In questo senso lo spazio e il tempo sono dimensioni sempre presenti nella pittura astratta di Famà dove il legame con il reale viene ribadito sia dal titolo sia dalla costante presenza delle sezioni materiche. Queste ultime, a livello concettuale se non propriamente su quello formale, potrebbero ricordare i papiers collés di Picasso e Braque del cubismo sintetico: pezzi di carta (carta di giornale, carta da parati) incollati sulla tela per dare l’idea della materialità, per rendere evidente il legame persistente con la realtà.

E, per la verità, la carta, il cartone è stato pure un territorio di sperimentazione per l’artista, in una serie di lavori in cui ritroviamo le medesime geometrie delle pitture ma in un nuovo linguaggio, povero, concreto, ancor più ridotto all’essenziale, come risulta evidente anche dal titolo della maggior parte di esse: Tracce del tempo (1996), quasi a voler sottolineare l’intervento minimo, limitato dell’autore.
Ritornando alla pittura, le sezioni materiche di Famà che si alternano alle stesure di colore piatto e uniforme, appaiono come fissate da chiodi o bulloni a rendere con maggior forza la sensazione di ineludibilità, di inevitabile confronto. Un confronto giocato quindi sulla base dei colori, delle forme, degli sfondi e delle superfici, secondo un ritmo suggerito dalla linea, a narrare l’alternarsi di sensazioni ed emozioni, sentimenti vissuti o immaginati, spazi esistenti e luoghi interiori.

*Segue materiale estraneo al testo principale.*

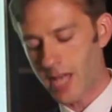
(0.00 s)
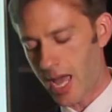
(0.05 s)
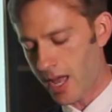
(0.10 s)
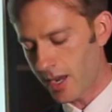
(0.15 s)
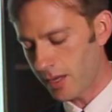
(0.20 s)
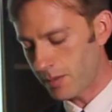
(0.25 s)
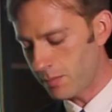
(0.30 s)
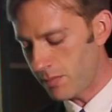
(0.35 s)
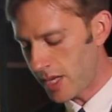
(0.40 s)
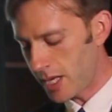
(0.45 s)

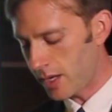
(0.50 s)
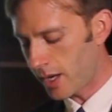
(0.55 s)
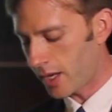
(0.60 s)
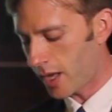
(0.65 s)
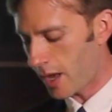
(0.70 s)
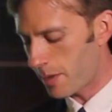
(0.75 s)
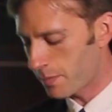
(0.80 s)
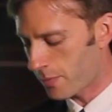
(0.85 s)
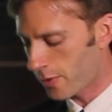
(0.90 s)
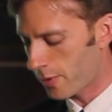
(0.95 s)
as adding
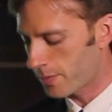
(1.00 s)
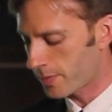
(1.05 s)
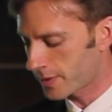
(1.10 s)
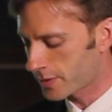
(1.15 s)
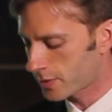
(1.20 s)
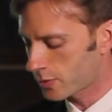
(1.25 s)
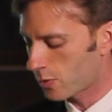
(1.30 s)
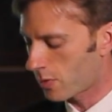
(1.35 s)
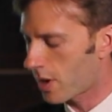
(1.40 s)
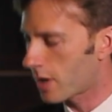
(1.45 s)
meaning and
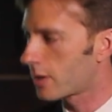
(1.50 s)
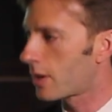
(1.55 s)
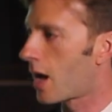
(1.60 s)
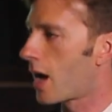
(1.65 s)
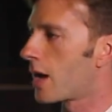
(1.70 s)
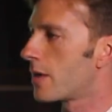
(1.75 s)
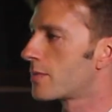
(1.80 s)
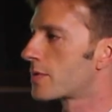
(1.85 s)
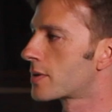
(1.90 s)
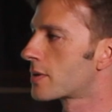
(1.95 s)
purpose to
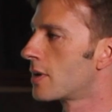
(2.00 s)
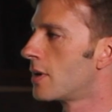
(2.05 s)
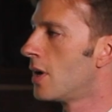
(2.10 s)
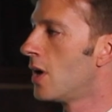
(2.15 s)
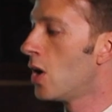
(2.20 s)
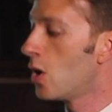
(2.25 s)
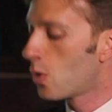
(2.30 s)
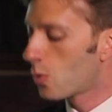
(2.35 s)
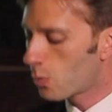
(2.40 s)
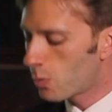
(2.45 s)
our
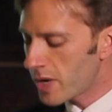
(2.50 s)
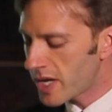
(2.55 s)
lives.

Ne emergono mondi diversi e atmosfere differenti: dai paesaggi che svelano il ricordo della ruvida attrazione del Carso, a quelli mediterranei che posseggono il calore e la luce accecante del sole; dalle arie di primavera che lasciano il posto a sere d’autunno, ai canti d’amore che cedono il passo a contemplazioni desolate: linee e colori capaci di creare sonorità, architetture, silenziose melodie.
Sono ricordi, pensieri, sogni sottilmente contraddittori, o esplicitamente paradossali come si può constatare in alcuni titoli – Radiografia dei sentimenti (2011), Sentimento del verticale (2010), Il respiro dell’infinito (2007) –; sono pensieri, ricordi o sogni sospinti nel vento e legati a fili che ricordano quelli degli aquiloni; talvolta lasciati liberi di vagare nello spazio come nella mente; in altri casi necessariamente sostenuti da bande nere che paiono poter rievocare le stampelle daliniane. Così accade ad esempio nelle opere Il vento dei ricordi (2010), Memoria delle forme (2008), Memorie dell’estate (2011) e La melodia del silenzio (2009).

Ciò che colpisce e affascina maggiormente nelle opere pittoriche di Famà è la compresenza di rigore geometrico e intonazione lirica. La sovrapposizione ad incastro o l’accostamento in successione dei diversi elementi assecondano modalità, tempi, pause sempre diversi, quali partiture musicali modulate per variazioni differenti, in senso sia ritmico sia architettonico. E laddove la struttura sta alla radice del pensiero, la linea sta alla base della melodia e della poesia: il tutto in un insieme semplice e complesso come in fondo può esserlo la vita stessa.